*Task item:* Your answer must be the exact lines from the one with "[00:42:28.10 to 00:42:28.60]" to the end of the data, both included, with no pictures.

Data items
══════════
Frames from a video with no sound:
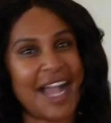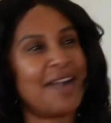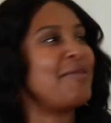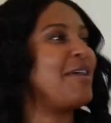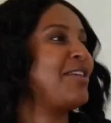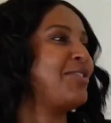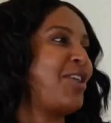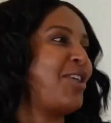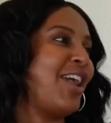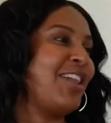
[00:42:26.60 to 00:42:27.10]
I
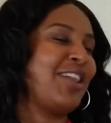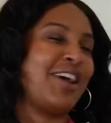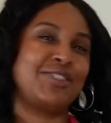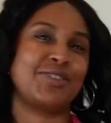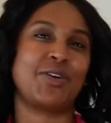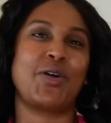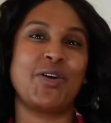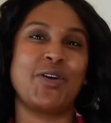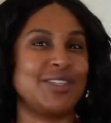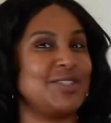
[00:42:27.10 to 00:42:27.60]
want
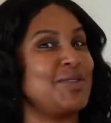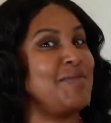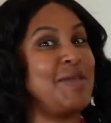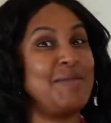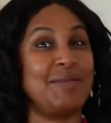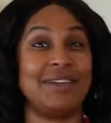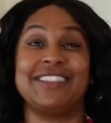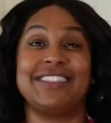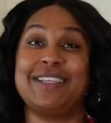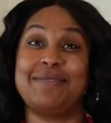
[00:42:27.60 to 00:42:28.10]
chronological order so
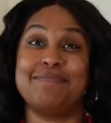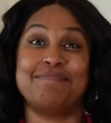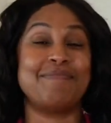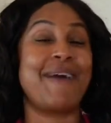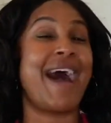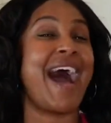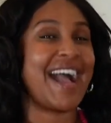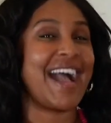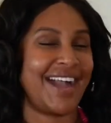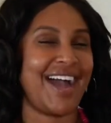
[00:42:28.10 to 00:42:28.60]
people can see
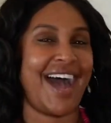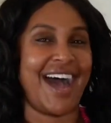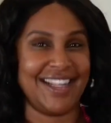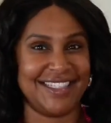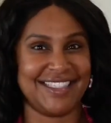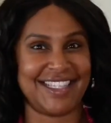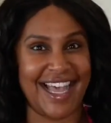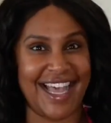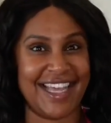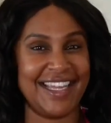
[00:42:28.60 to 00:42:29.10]
my
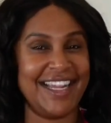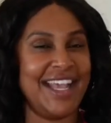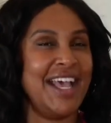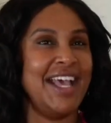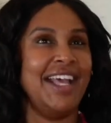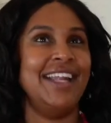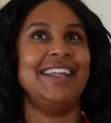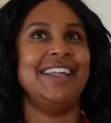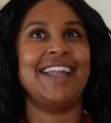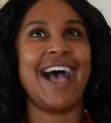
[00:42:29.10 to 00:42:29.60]

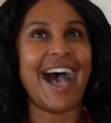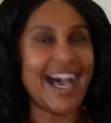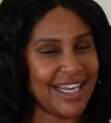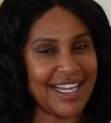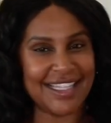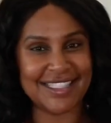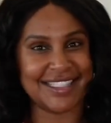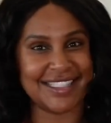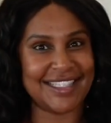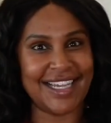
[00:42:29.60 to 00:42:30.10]
content,
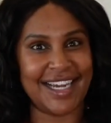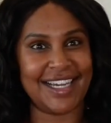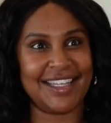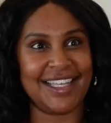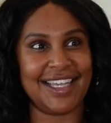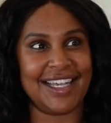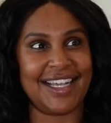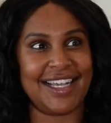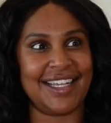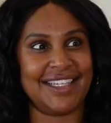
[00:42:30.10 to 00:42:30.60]
not
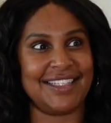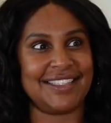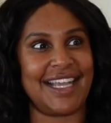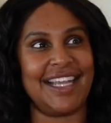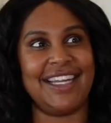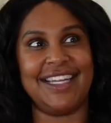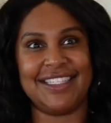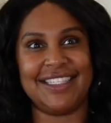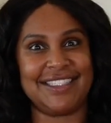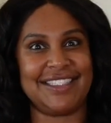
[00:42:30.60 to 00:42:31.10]
necessarily because
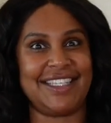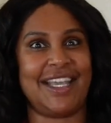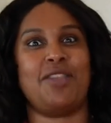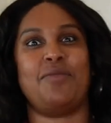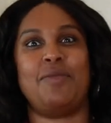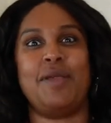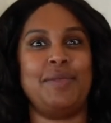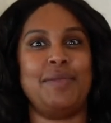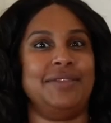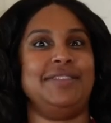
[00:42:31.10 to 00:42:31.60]
I need to see
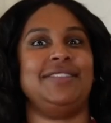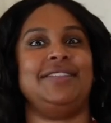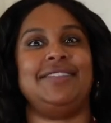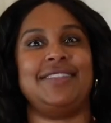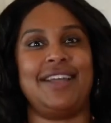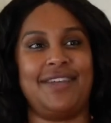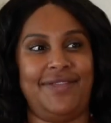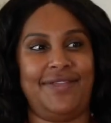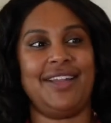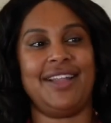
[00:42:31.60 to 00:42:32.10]
other people's
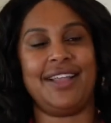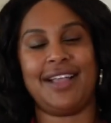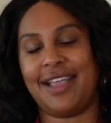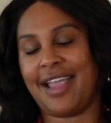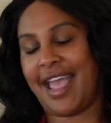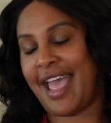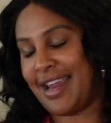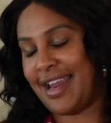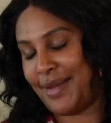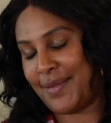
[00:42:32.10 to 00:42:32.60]
stuff. And
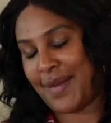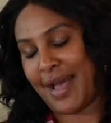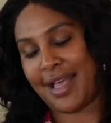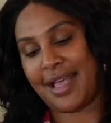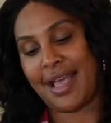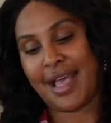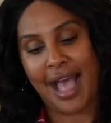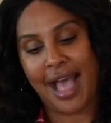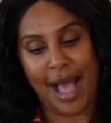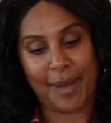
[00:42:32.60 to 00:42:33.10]

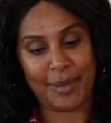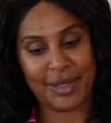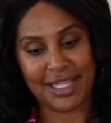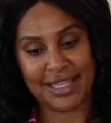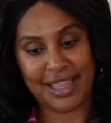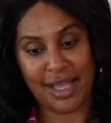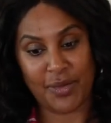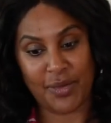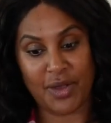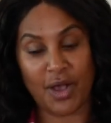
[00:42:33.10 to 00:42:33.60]
anyway, I'm gonna
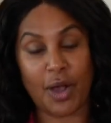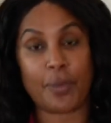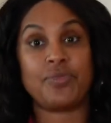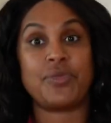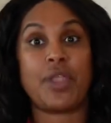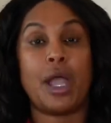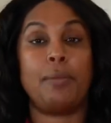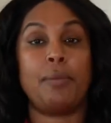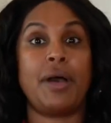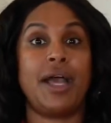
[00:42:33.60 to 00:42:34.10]
let that one go.
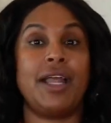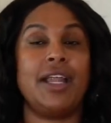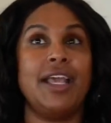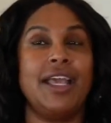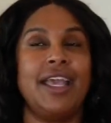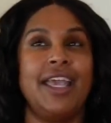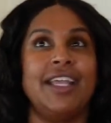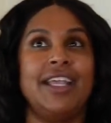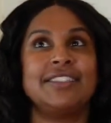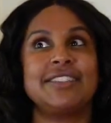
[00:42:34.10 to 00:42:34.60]
But
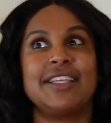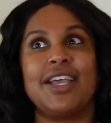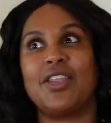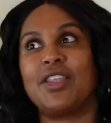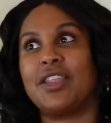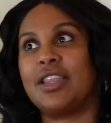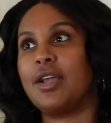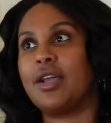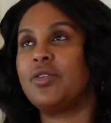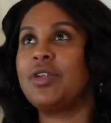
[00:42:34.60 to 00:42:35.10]
here's the
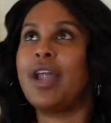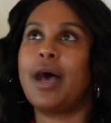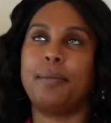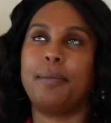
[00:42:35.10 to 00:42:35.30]
other thing,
══════════
*Written response:*
[00:42:28.10 to 00:42:28.60]
people can see
[00:42:28.60 to 00:42:29.10]
my
[00:42:29.10 to 00:42:29.60]

[00:42:29.60 to 00:42:30.10]
content,
[00:42:30.10 to 00:42:30.60]
not
[00:42:30.60 to 00:42:31.10]
necessarily because
[00:42:31.10 to 00:42:31.60]
I need to see
[00:42:31.60 to 00:42:32.10]
other people's
[00:42:32.10 to 00:42:32.60]
stuff. And
[00:42:32.60 to 00:42:33.10]

[00:42:33.10 to 00:42:33.60]
anyway, I'm gonna
[00:42:33.60 to 00:42:34.10]
let that one go.
[00:42:34.10 to 00:42:34.60]
But
[00:42:34.60 to 00:42:35.10]
here's the
[00:42:35.10 to 00:42:35.30]
other thing,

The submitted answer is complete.